Visual Studio Code Metrics- that won't show up.

At Optimizely Expert Services, we are often times asked to do code reviews and assessments of customer solutions and these typically involve using static code analysers and reading code bases. One good tool for finding complex parts of a solution is the Code Metrics tool in Visual Studio that gives you an indication of hot spots in the code base. For example, it can show you the complexity of the code, generate something it calls Maintainability Index, It can list lines of code and display what of this is executable code, the latter is especially handy for projects and namespaces where you have your views. Unfortunately, there's been a few times where I have happened upon a bug in the Visual Studio Roslyn engine that stops the Code Metrics from rendering in the Code Metrics Window. Instead of listing the namespaces and calculated metrics, the window is just blank. In vain, I have struggled to find the reason behind this and to fix it for the specific solution but I have come up empty handed. When it happened again this time and I went searching for a solution, one of the pages I came across mentioned that there was an automated process calculating the metrics and this led me to investigate if there was a command line tool to do this and perhaps, this would work when the built one wouldn't. It turns out that indeed, Microsoft has created such a tool called Microsoft.CodeAnalysis.NetAnalyzers You can either add a package reference to your project to be able to target it using msbuild or compile a stand alone command line tool called to do this calculation in a command shell. As the nuget package solution didn't work for me, I opted for the latter solution with a command line tool and followed this guide.

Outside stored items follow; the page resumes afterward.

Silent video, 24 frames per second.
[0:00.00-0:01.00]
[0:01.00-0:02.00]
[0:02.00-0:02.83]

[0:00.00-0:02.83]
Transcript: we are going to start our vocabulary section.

With the tool compiled, start up a Visual Studio Command Prompt, and run it to generate an xml file: 

metrics.exe /p:project myproject.csproj /out:report.xml

This generates an XML file with the code metrics in it but that's not the Excel output that the built in tool generates. Now what? Well you have to parse the xml file some way so I opted to parse it to json and iterate over it using a serialized version of the file.

I wrote a small tool to do just that, it takes the xml file and outputs a csv file that you can import in Excel. You can find it over at GitHub.

One final note, to be able to parse the json in a compile time fashion, you need to catch the json content after it has been parsed from XML, copy it and use Visual Studio -> Edit -> Paste Special -> Paste JSON as classes to get classes that you now can use in the code.